──────── RECORDS TO PROCESS

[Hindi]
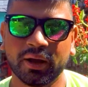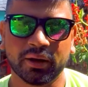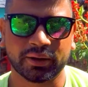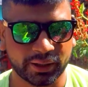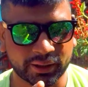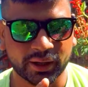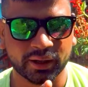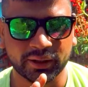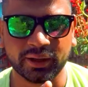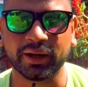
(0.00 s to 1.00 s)
टीका
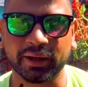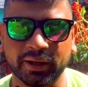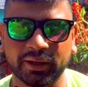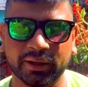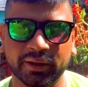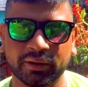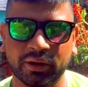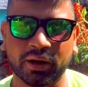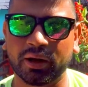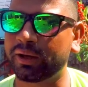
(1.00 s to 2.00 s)
लेने के लिए
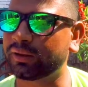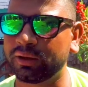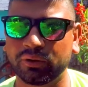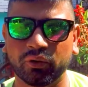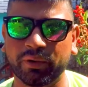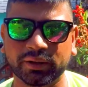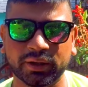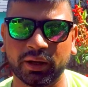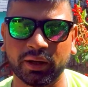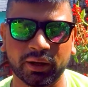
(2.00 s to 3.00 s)
आई थिंक कोवैक्सीन
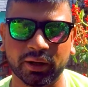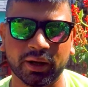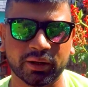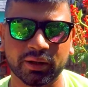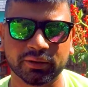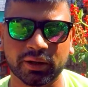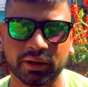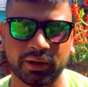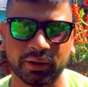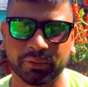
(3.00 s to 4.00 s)
ही लगा रहे हैं सारे
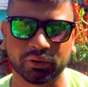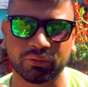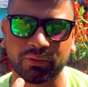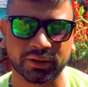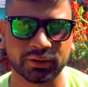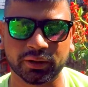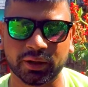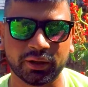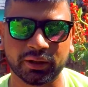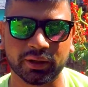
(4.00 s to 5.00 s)
इंडिया में तो कोवैक्सीन का ही
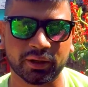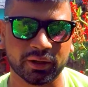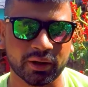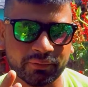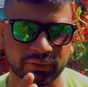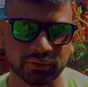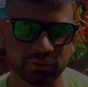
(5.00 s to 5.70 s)
टीका लगेगा फर्स्ट डोज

────────────────

TO DO: Print the data again word for word, pictures excluded.

RESULT BELOW:
[Hindi]
(0.00 s to 1.00 s)
टीका
(1.00 s to 2.00 s)
लेने के लिए
(2.00 s to 3.00 s)
आई थिंक कोवैक्सीन
(3.00 s to 4.00 s)
ही लगा रहे हैं सारे
(4.00 s to 5.00 s)
इंडिया में तो कोवैक्सीन का ही
(5.00 s to 5.70 s)
टीका लगेगा फर्स्ट डोज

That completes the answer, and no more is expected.